Fair Use & Information Literacy in Academic Libraries

Fair Use

 

Whoa! May I call June 8th at Mortenson Center a day for academic librarians? We had three sessions on Jun 8th, and it was really great time for me to learn and widen my horizon in regard of academic librarianship. The three sessions (Fair Use, Information Literacy, and Evaluation) were all informative and fairly important, but on this post I will focus more on the first two topics, because one is not quite prevalent or well understood and the other is most closely related to my work.

 

The Basics of US Copyright

 

Of course, US Copyright law is different from Korean one, but it was a great session taught me the concept of fair use and copyright in general. I was surprised that in U.S. copyright is guaranteed by the constitution and the bar is pretty low. What’s more, libraries and librarians are exempted from most of those rules, because though they “violate” the copyright while doing their job, most of the time their purposes fall into the fair use categories. (Sara told me her friend calls it “Librarians’ Super Power” haha)

 

Sara's LibGuides on Copyright:
Author's Rights and Copyright
Copyright Guide for Undergraduate Journals
Copyright Reference Guide
Course Materials and Copyright for Professors
Korean Copyright Law
???? [2017.3.21.]

 

It was really good to know what can be considered as fair use, because sometimes I got questions from instructors at my home university but the direction I gave them was so slack. Sara’s lecture and her LibGuides will be good examples for me to start to think of publishing my library’s LibGuides on this topis.
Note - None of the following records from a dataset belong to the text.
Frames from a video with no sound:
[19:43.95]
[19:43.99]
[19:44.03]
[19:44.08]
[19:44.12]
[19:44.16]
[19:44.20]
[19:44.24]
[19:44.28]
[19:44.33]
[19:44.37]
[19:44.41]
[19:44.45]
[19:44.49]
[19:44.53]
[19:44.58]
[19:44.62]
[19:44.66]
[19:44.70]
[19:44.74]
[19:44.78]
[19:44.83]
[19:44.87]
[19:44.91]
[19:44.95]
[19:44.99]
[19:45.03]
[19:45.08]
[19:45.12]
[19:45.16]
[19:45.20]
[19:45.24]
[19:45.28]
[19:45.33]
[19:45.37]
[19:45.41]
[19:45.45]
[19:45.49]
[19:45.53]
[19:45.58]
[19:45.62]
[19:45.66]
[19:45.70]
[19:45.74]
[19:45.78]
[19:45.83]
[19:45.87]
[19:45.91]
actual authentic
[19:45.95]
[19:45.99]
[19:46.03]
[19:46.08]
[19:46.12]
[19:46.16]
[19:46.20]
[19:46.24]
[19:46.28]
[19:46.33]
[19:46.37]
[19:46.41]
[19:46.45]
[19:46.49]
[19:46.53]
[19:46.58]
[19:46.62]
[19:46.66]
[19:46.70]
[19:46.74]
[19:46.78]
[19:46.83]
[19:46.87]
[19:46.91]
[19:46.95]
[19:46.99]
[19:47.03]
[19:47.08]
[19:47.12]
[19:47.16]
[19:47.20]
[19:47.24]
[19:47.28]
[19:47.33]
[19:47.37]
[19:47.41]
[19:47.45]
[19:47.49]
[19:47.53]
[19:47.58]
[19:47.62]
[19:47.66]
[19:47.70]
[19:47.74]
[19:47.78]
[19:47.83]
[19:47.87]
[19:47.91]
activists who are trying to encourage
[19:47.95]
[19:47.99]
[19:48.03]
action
Now I know a bit better, and would be able to check the revised copyright law of South Korea and compare it to the U.S. copyright laws and its ‘Librarians’ Super Power.’ The Korean copyright law was revised and promulgated recently in March, because the old ones was so outdated, such as, ‘Photocopiers cannot be provided by the library; Articles cannot be sent in PDF formats,’ I think it might have some changes on those parts, hopefully, and expect we could make our effort all together to armor ourselves and customers with ‘the librarians’ super power.’

 

 

Information Literacy

 

This session was very helpful and  relevant to me because one of my other responsibilities is giving user instructions. It helped me a lot to clear and organize my thoughts in information literacy and library education, which were derived from my past experiences. I agree the concept very much that we need to provide a wider range of information from internet sources to academic databases to help students to decide to come and use the library’s resources, not because we persuade them but they get to know our resources are better than quick and easy internet sources.
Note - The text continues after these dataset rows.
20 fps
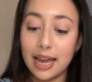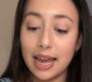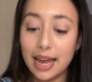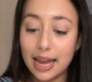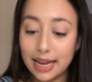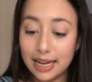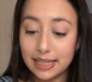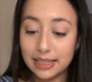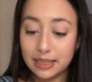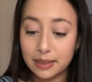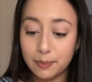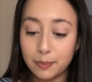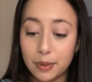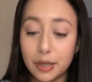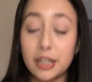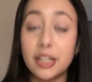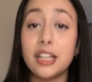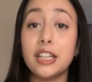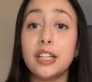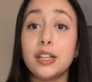hates but
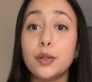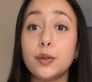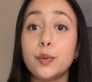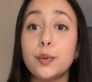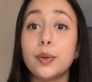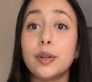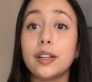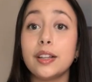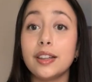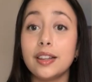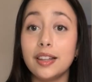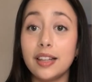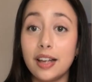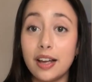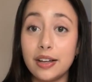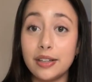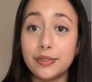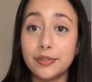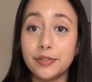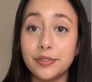you
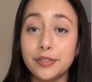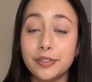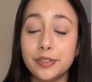love.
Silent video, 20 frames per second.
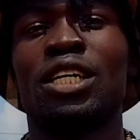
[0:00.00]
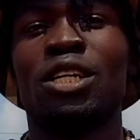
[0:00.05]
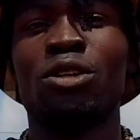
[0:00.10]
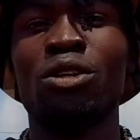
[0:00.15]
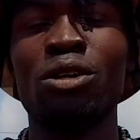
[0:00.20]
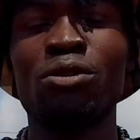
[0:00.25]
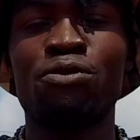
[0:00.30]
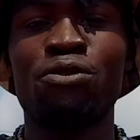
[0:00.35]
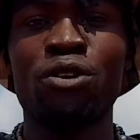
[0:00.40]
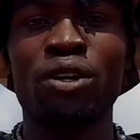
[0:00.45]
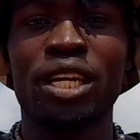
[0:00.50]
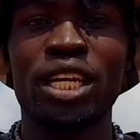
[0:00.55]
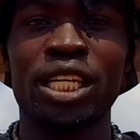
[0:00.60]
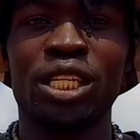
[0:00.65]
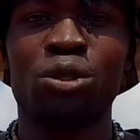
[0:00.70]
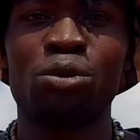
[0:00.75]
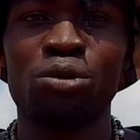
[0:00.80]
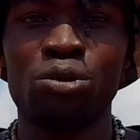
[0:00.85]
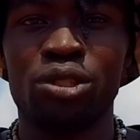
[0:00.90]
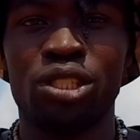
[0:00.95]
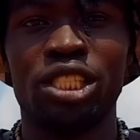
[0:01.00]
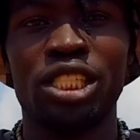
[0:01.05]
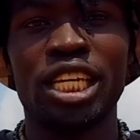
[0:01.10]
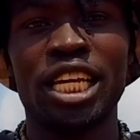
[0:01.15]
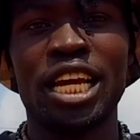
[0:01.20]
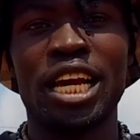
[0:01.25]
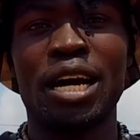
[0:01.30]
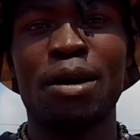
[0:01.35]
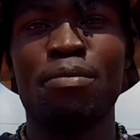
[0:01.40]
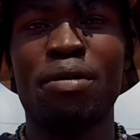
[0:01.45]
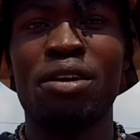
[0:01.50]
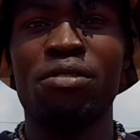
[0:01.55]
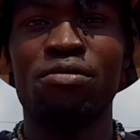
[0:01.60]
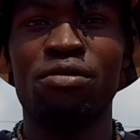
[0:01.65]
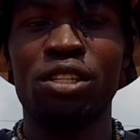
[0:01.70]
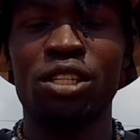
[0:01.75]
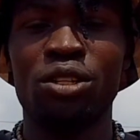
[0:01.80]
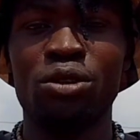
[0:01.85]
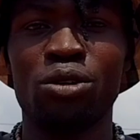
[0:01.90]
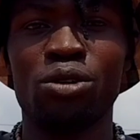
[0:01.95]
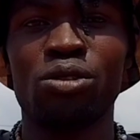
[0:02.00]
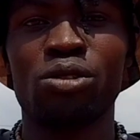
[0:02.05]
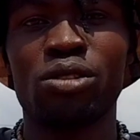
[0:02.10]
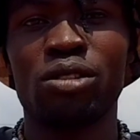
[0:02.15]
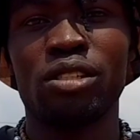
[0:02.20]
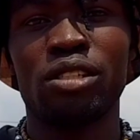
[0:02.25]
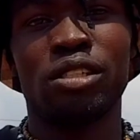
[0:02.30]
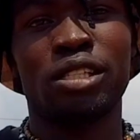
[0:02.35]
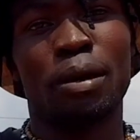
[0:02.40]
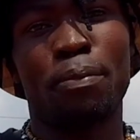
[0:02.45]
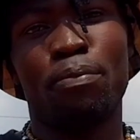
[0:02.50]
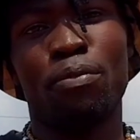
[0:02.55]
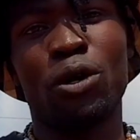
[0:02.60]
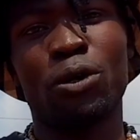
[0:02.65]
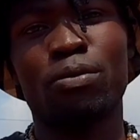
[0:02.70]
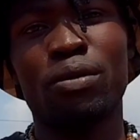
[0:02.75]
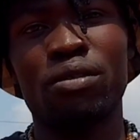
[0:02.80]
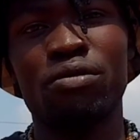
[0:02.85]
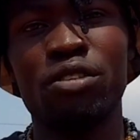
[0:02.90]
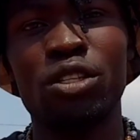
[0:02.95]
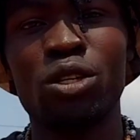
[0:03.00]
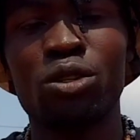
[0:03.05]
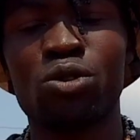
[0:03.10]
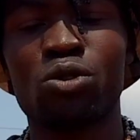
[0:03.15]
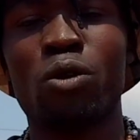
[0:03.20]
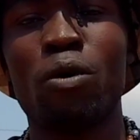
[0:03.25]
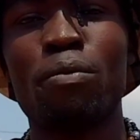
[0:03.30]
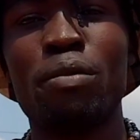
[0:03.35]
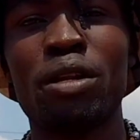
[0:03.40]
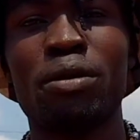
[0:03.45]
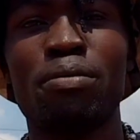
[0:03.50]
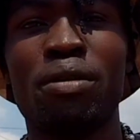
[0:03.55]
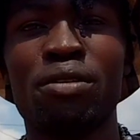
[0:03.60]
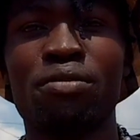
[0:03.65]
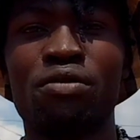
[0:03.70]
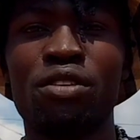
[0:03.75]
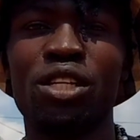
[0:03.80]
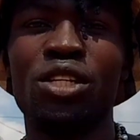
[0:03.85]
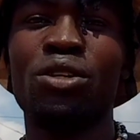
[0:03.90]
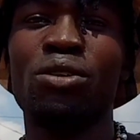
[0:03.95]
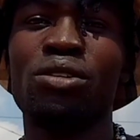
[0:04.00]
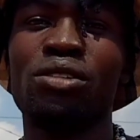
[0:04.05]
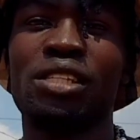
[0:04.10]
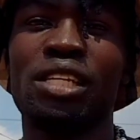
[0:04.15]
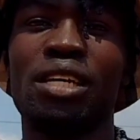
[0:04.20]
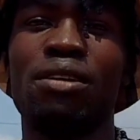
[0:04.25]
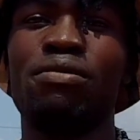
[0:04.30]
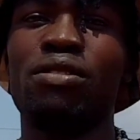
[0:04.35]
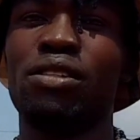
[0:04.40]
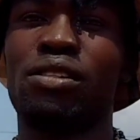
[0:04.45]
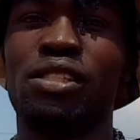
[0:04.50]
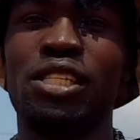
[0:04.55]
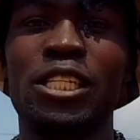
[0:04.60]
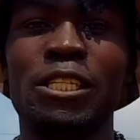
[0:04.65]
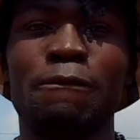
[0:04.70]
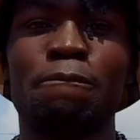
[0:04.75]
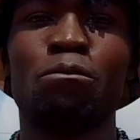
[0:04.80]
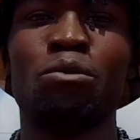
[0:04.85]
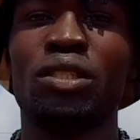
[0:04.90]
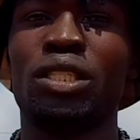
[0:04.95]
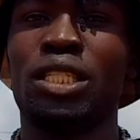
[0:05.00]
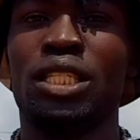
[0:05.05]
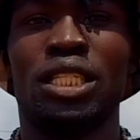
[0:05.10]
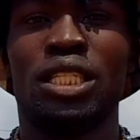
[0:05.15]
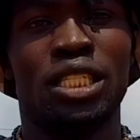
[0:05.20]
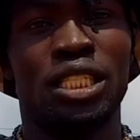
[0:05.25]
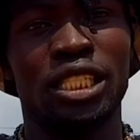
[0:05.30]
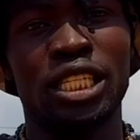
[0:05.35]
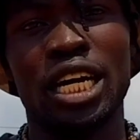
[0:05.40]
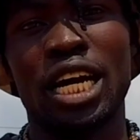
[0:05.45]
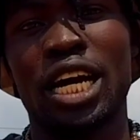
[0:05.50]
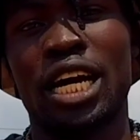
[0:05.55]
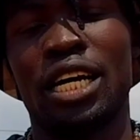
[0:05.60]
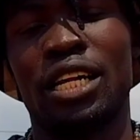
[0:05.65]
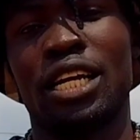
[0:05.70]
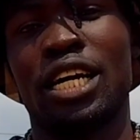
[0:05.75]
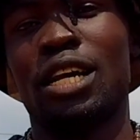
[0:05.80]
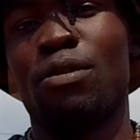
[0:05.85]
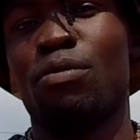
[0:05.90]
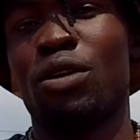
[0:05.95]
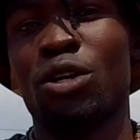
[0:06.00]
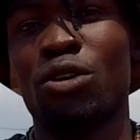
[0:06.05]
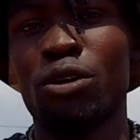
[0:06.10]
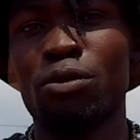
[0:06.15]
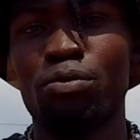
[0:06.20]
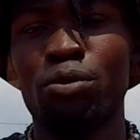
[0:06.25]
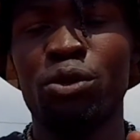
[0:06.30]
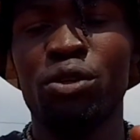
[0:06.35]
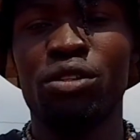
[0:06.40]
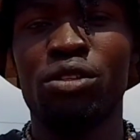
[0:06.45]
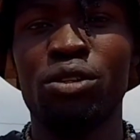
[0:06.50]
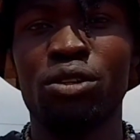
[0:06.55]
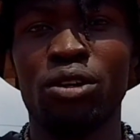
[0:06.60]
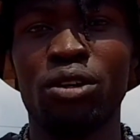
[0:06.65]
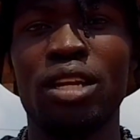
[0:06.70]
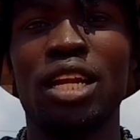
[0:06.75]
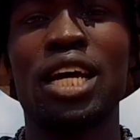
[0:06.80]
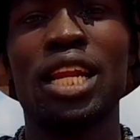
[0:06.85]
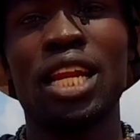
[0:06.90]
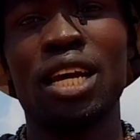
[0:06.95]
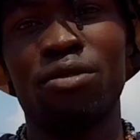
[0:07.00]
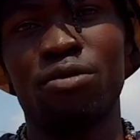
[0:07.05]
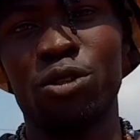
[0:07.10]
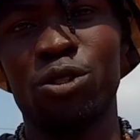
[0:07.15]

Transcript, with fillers: Don't forget to share my videos, support my videos, comment my videos, everything yeah and may god be with you all i love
There were some inspiring lessons, like the gap between our expectations and the students’ behaviors in seeking information. Firstly, librarians assume that students know there are many great resources in the library but they don’t know even that they exist. Secondly, librarians assume that students will/should use the library’s resources if they know the existence but they don’t because they just don’t want to. Thirdly, librarians think the information literacy is a very general skill but students need more context specific information literacy which can varies depending on the subject, purpose, status etc. Therefore we need to keep trying to provide quality information with a set of skills that can be differently applied to the context, and also need to purchase alternative finding tools if there is some information unable to search or have been excluded from our current system.

 

I also liked the part that we make our own statement about information literacy based on the structure that is “I want them (students/patrons/users/customers etc.) to: 1) be able to ________; 2) with information so they can __________; 3) in order to __________.” We had a time to think about it and filled the blank of each phrase. What did you come up with?

 

Mine is the following:

” When I wish them to be information literate, I want them to be able to know there are more than they think they can do with information so that they can look up and have the tools and abilities in order to be more productive and successful.”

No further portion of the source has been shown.